Daisy chains that you buy from a vendor will usually be made of 120-200lb test, often feature nifty features like individual swivels for each lure. And the price shouldn’t break the bank either. Prices between 20 and 40 USD means that even the thriftiest sporting angler can feel a lot better about how much they’re REALLY spending for how much value… fishing budget be damned.
After all, your daisy chain, especially with artificial lures, is how you’re supposed to RAISE fish, not catch them. Your setup doesn’t need to be sophisticated; just use it to troll, and watch carefully for any sailfish you might raise.
Even though they fight hard, sailfish aren’t considered fish to be fought on heavy tackle.
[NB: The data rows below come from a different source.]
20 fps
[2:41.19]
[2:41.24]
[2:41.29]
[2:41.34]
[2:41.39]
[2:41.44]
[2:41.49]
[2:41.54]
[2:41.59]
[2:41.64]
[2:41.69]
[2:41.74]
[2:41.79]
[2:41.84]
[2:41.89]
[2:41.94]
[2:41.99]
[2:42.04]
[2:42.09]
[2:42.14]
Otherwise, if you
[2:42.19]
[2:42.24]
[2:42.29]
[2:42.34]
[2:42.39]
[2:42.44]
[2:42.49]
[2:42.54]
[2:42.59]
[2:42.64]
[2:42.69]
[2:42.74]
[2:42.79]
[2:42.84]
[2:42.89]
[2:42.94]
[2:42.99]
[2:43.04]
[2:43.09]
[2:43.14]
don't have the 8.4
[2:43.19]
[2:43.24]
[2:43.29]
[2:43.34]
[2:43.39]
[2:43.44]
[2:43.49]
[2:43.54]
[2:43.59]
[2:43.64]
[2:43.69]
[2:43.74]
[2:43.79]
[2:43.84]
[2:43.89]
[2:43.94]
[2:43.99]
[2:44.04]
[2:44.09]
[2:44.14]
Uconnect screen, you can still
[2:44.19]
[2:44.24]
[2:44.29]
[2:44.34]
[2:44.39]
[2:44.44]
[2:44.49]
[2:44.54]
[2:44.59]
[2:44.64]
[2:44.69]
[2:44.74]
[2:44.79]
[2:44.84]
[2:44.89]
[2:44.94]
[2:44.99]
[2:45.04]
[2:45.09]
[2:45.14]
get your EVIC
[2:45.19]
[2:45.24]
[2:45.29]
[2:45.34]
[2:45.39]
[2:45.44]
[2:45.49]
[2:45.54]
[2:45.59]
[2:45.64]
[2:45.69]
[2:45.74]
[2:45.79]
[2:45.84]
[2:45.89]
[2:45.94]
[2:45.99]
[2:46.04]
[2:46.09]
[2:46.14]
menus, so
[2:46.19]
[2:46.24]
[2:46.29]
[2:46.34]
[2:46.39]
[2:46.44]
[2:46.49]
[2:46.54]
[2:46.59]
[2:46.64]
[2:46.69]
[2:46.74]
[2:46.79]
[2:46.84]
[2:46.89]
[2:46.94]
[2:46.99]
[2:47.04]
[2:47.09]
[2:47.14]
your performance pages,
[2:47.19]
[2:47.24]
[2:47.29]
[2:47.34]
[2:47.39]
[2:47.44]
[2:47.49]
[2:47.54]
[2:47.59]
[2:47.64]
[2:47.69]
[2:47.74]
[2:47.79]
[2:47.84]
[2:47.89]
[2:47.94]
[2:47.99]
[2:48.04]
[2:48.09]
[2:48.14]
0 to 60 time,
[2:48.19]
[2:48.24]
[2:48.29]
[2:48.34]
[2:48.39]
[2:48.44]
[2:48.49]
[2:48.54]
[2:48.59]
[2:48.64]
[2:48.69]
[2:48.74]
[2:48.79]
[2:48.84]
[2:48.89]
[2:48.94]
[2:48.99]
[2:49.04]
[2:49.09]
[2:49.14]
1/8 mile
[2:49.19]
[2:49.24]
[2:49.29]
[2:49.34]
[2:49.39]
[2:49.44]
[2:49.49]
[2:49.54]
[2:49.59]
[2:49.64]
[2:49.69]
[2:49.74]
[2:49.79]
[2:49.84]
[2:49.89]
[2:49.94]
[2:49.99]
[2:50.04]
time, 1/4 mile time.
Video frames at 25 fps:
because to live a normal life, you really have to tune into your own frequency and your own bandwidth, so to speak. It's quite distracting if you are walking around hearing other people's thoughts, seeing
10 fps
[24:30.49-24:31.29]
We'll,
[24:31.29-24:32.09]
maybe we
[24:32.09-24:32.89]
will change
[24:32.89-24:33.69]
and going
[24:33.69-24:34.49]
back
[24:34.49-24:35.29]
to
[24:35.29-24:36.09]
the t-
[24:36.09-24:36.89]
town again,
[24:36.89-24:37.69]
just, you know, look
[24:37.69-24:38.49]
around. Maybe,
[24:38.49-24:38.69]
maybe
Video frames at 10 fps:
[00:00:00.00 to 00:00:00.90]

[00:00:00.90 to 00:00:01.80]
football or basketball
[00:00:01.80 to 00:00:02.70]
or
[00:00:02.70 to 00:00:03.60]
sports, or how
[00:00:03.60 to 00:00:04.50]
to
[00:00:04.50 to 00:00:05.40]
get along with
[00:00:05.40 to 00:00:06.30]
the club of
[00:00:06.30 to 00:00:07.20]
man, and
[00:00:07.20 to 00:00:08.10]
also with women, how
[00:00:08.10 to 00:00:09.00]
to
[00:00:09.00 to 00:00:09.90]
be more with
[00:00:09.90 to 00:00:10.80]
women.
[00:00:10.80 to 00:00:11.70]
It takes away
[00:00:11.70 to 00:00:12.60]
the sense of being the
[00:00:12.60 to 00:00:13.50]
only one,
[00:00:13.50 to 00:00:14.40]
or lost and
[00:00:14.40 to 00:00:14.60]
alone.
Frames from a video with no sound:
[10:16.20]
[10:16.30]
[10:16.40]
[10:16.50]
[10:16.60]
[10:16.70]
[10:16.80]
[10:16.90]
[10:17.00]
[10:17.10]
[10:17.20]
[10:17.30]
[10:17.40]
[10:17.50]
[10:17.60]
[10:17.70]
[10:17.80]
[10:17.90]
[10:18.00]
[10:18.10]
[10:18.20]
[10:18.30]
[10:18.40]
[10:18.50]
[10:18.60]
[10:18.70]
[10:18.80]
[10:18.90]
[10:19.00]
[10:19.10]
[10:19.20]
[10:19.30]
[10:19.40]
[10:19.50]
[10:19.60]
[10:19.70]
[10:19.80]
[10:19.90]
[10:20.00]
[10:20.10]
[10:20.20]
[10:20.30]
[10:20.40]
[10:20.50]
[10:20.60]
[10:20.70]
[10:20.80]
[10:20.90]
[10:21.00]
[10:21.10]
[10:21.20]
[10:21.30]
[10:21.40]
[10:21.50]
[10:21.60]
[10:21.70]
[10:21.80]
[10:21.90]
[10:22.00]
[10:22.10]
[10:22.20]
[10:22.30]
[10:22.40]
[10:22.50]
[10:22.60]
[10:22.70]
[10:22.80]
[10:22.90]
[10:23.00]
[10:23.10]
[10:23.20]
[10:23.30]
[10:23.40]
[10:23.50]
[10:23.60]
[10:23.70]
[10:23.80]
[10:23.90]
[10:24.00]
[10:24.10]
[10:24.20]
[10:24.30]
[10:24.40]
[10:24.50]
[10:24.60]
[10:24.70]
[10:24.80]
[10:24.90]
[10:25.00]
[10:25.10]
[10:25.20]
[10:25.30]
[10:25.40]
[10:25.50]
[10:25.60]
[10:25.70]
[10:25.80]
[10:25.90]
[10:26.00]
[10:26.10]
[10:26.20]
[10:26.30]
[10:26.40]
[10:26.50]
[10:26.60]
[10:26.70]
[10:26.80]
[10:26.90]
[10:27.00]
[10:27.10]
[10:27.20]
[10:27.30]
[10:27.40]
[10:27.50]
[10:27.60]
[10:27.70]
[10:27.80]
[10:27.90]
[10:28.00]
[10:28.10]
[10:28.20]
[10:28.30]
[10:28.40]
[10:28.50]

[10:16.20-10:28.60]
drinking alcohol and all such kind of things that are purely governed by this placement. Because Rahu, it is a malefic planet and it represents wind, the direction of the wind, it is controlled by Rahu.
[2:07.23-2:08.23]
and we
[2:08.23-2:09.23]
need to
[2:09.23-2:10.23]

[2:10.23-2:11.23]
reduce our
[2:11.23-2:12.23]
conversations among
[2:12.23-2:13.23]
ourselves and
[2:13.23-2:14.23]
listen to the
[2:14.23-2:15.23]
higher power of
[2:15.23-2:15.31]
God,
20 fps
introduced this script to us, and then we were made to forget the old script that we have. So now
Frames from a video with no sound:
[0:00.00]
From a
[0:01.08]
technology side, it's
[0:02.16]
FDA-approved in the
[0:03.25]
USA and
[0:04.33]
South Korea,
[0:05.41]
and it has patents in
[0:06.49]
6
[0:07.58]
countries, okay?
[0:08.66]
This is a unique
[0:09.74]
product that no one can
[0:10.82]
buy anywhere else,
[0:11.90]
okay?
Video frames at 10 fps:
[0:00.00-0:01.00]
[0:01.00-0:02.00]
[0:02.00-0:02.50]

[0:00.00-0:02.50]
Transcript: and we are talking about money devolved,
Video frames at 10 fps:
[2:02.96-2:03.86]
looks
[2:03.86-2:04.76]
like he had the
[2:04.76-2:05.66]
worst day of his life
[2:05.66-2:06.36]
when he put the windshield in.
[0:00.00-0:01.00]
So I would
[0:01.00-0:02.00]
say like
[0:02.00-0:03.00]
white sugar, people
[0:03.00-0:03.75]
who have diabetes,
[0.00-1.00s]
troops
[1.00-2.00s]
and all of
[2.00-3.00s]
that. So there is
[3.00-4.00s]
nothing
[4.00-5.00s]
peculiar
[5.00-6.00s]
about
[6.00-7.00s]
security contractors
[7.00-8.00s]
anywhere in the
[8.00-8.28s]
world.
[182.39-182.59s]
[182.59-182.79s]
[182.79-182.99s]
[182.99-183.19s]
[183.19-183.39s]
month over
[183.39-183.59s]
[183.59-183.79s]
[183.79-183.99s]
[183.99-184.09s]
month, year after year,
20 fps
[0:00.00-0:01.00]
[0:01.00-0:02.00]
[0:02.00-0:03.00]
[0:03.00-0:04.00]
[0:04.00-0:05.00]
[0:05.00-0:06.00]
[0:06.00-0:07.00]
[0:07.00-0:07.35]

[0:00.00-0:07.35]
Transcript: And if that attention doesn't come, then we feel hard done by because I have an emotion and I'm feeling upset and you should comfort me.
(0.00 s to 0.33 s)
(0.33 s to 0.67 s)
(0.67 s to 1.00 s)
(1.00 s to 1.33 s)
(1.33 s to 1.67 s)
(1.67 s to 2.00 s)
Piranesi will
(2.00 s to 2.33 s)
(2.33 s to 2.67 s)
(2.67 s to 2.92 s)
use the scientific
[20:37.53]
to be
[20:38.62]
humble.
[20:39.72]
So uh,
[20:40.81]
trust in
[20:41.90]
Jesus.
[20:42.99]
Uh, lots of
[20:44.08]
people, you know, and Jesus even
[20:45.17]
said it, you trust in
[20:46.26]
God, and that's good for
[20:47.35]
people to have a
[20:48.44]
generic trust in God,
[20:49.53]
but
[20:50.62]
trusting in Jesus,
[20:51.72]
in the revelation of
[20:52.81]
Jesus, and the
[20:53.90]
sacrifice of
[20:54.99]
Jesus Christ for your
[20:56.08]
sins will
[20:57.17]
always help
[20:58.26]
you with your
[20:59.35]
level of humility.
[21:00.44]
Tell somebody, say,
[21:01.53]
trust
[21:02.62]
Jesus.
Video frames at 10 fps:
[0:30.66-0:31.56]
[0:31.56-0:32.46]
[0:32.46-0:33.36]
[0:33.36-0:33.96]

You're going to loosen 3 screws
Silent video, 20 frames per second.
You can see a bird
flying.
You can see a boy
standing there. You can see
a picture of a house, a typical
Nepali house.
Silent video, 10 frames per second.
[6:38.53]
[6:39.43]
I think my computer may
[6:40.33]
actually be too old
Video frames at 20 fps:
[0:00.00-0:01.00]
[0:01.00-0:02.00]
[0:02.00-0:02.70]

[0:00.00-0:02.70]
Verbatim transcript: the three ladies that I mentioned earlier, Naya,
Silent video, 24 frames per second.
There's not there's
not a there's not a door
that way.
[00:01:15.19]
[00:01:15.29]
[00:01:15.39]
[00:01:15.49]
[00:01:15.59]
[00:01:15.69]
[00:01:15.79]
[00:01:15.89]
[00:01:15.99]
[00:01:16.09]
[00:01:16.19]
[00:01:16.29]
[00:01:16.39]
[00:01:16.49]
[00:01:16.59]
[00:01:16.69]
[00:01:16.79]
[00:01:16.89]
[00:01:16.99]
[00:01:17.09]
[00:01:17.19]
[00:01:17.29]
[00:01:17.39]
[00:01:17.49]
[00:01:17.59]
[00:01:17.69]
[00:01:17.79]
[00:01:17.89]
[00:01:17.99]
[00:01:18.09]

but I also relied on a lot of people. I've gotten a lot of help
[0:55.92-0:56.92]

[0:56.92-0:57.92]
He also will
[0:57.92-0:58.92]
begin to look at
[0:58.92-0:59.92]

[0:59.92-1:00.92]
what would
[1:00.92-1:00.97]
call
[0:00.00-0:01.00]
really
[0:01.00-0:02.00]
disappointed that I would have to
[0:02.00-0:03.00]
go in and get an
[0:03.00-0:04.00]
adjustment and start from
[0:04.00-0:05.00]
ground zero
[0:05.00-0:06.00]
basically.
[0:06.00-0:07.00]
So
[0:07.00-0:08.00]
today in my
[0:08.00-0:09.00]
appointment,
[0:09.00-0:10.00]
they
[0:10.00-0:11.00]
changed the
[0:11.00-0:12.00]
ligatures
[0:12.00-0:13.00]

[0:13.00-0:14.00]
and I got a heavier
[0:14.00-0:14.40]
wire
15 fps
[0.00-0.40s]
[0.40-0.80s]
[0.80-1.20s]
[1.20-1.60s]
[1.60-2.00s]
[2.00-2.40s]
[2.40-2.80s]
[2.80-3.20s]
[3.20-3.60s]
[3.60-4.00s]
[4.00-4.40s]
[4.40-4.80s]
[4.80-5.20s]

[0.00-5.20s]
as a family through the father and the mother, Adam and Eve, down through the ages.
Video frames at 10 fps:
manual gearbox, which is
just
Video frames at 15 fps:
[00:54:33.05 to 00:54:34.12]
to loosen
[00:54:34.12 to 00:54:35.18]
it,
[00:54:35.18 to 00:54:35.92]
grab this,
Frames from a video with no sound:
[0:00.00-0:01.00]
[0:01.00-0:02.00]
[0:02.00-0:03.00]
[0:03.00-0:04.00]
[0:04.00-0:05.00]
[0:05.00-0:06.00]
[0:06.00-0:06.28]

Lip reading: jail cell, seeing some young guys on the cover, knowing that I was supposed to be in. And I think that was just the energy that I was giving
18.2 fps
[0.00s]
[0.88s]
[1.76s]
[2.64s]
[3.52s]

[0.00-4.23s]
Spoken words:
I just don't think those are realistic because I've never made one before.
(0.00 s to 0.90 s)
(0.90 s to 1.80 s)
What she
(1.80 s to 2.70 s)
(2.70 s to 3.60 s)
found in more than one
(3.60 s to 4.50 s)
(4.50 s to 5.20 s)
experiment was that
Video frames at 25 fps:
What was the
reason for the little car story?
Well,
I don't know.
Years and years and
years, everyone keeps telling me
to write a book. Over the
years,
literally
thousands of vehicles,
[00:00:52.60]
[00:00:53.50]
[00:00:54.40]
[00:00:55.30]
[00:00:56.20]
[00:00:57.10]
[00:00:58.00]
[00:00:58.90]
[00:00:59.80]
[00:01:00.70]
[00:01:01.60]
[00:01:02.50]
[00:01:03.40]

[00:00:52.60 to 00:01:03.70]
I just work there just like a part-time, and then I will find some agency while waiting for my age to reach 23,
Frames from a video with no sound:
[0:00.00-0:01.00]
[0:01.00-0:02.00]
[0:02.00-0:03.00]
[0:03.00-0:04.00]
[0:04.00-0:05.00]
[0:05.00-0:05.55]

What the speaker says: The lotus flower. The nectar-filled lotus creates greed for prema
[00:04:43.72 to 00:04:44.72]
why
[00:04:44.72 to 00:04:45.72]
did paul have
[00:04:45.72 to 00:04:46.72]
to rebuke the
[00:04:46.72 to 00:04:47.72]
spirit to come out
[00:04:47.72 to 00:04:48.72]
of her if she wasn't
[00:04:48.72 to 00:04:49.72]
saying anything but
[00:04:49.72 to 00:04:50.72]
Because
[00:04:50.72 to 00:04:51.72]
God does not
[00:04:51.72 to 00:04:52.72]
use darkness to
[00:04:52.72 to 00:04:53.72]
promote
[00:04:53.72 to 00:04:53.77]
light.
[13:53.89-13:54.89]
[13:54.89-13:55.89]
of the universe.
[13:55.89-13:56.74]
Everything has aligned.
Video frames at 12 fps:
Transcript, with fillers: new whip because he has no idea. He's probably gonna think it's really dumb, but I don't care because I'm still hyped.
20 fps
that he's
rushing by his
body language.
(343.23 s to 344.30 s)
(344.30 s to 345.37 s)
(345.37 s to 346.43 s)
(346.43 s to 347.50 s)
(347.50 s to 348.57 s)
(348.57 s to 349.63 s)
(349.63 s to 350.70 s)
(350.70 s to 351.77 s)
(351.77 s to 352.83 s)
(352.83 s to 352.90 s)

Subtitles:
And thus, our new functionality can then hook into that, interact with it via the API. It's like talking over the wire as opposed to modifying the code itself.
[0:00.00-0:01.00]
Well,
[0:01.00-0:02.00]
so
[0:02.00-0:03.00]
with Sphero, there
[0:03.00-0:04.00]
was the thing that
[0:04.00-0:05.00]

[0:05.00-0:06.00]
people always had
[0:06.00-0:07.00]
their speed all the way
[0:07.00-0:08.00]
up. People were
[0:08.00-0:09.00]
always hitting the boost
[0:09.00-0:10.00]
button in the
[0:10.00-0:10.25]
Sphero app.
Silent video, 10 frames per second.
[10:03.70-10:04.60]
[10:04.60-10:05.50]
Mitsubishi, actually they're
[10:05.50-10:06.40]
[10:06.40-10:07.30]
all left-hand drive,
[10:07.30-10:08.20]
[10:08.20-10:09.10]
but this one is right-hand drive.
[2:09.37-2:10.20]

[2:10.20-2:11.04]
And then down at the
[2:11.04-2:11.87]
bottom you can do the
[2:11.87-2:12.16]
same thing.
Their energy usually flags quickly after their rapid bursts of show acrobatics like tail-walking on the water or charging flat out for 300 yards (toward or away from the boat!).
And since they’re gamefish that aren’t generally considered good eating, there’s a sporting aspect that lighter tackle will tire the fish out less and let them recover faster to provide you with another fight another day.
Since we’ve covered the major points of how to rig a daisy chain to bring the sailfish to your boat, you might want a refresher where you should be once you’re geared up and ready to go.
If your sailfish adventures tend to take place on the Atlantic ocean, it’s said that the best time of year is the colder season (November through May) with January and February being the best months.
At that time the sailfish will be riding the ocean swells south, surfing their way to their winter grounds. And even though fighting a sailfish in rough weather might be one of the most exciting fishing that there is to be done, don’t forget that those sailfish bills mean business. It takes a savvy captain to get out of the way of a charging billfish and keep them on, no matter the climate.
One of the last, but most important fine points of how to rig a daisy chain to bring the sailfish to your boat. Have a good pair of gloves! They will protect you, your hands, and give you the safest way to hold up the sailfish of your dreams before you release to grow just a little bit bigger for your next trip. Happy fishing!